Tuesday, February 19, 2013

Speak For Me


     For all the hooker jokes I've made in my days, some how (and I don't know how) the word 'ho' has never made it into my vocabulary. A sex positive friend posted this link on her Facebook and I read 'ho' as in disparaging to women. I was curious, so I clicked. It turned out to be the best thing I've found on the internet in a long time.


     This video is clips of sex trade workers speaking to their partner. They're expressing their wishes, their appreciation and their regrets. It says so many things I wish I was able to find the words for. It also delivers a message that the world at large needs to hear. 


Every Ho I Know Says So


http://www.youtube.com/watch?v=FTdBXLCo1Qk



     I uploaded the actual clip from my computer incase the link breaks.

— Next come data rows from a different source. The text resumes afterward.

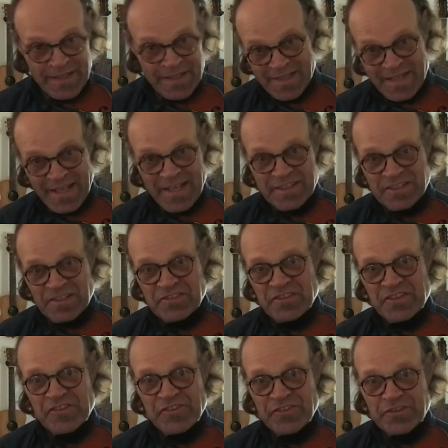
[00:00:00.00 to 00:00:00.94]
kind of
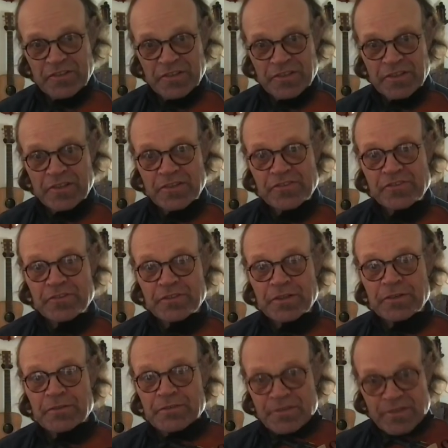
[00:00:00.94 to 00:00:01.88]
dissonant, isn't
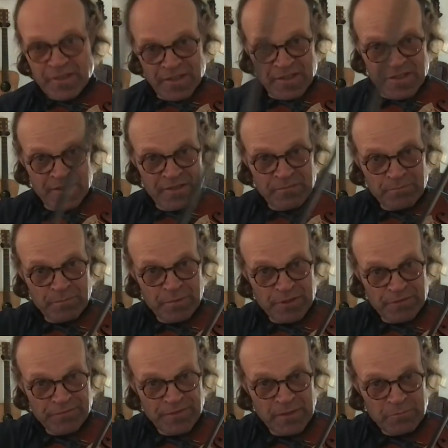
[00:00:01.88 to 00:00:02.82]
it? But
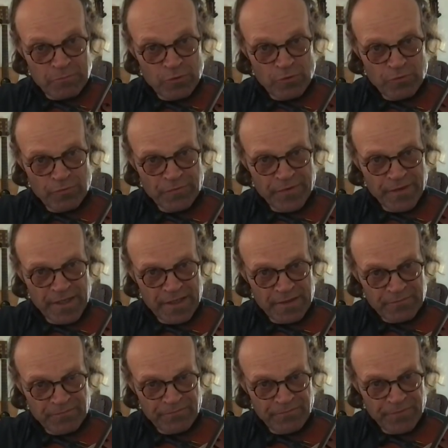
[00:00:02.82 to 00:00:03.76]
if I move
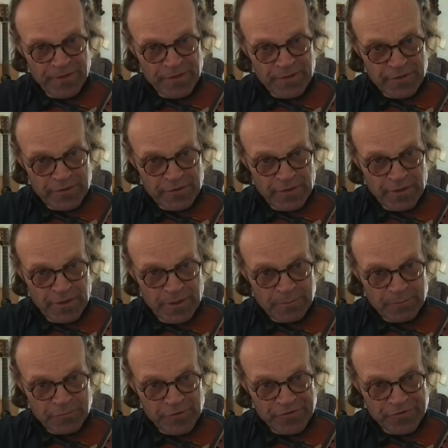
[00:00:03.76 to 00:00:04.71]
that finger
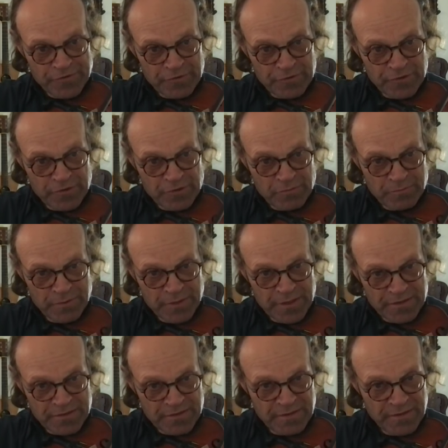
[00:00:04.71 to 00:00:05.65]
up just a little bit,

These are my personal thoughts about the comments in the video:

0:11 I hate it when people call my jobs ‘dates’. A date is when a person I like asks to spend time with me because they want to know me better. Primary requirement: Must know my name. MY real name! With respect to work, I go on ‘calls’. Different for everyone though. However, I really do like the message she delivers there. I try to keep the experiences as unique as possible. And part of me is questioning that. Will follow up with that thought later.

1:20. Yes, thank you!

1:26 So many people don’t understand what is none of their business to share. I have been accused of being ashamed of what I do, and therefore, why do I do it, if I’m not willing to tell the world? Regardless of my own personal feelings around my job, I do not feel the need to subject myself to other peoples judgements or questions; as harmless as they may be intended.

2:54 Yes! For those who have been supportive of me being on call, thank you to the end of time. My tolerance level for guilt and manipulations that I have encountered for being employed in an on-call industry has gone down to zero.

4:20 I think this one spoke the loudest to me. Demonizing my clients. I have never been made to do so, but I feel as though I ought to. I’ve said so many times that I don’t get the same sexual gratification from clients as I do personal partners, but that isn’t always true. I think I’ve had a hard time admitting that. I feel as though I need to separate myself from these experiences. The truth is, sometimes they’re damn good. And some times they’re simply enjoyable. This woman has helped me re-claim the pleasure I have in my job. GOOD FOR HER! These woman really understand how sex isn’t just sex. The sex I have with you is different than the sex I have with clients, because you’re different people, not because they’re paying for it and you're not.

6:18 I thought about how much previous jobs made me cry vs this job, I’d say the same.
                
6:35 I really wish my mom could see this. She doesn’t know about my job, but she really really needs to educate herself on simply what it is to be sex positive.

7:20 AMEN SISTA! I’ve been questioned a lot about this, but no one has ever been forced the idea. (I think that’s cause I surround myself with awesome people)

8:15 I don’t think that this is an issue with my current partner (As far as I know) but I think it is such a valid point. To be supportive of the one you love is important, but not to the detriment of your own well being. If there are issues, talk about them. COMMUNICATE!


8:45 this one hit me the hardest. I got so choked. I don’t even know grateful I am that the love my partner gives me doesn’t come with an “… even though” or an “it’s ok” or “I forgive what you’ve done” He loves the part of me that is the sex worker. He loves that it is my chosen profession. He doesn’t have to ‘get over it’ or ‘look past it.’ or 'forgive it'. He sees it as a part of me that makes me better. I didn’t think that existed, much less be a trait in someone I would find… who loves me!!! Gawd I’m a lucky girl.

    These people are all intelligent and articulate people. They are all different colours, ages, weights, genders. I'm sure their socioeconomic and cultural back ground is just as varied. When I tell people what that I'm an escort, the biggest judgement that I feel (internally) is that I'm not a barbie doll. I'm not one of those 110 lbs girls that you see in lines at night clubs. I don't wear super short skirts and I can't walk in heels higher than two and a half inches. I have nicks and bruises on my legs from an active life style, I'm not always perfectly shaved, and there are things I won't let you do because I'm a human being who has nerve endings which I will not sacrifice (no, you cannot pound me for 45 minutes straight with out a lube and water break.) I am one of these women!

1 comment:

  1. Yeah, I love your blog. Both the old and the new. I've linked you to my blog of ridiculous inappropriate bullshit. Hope that's cool by you.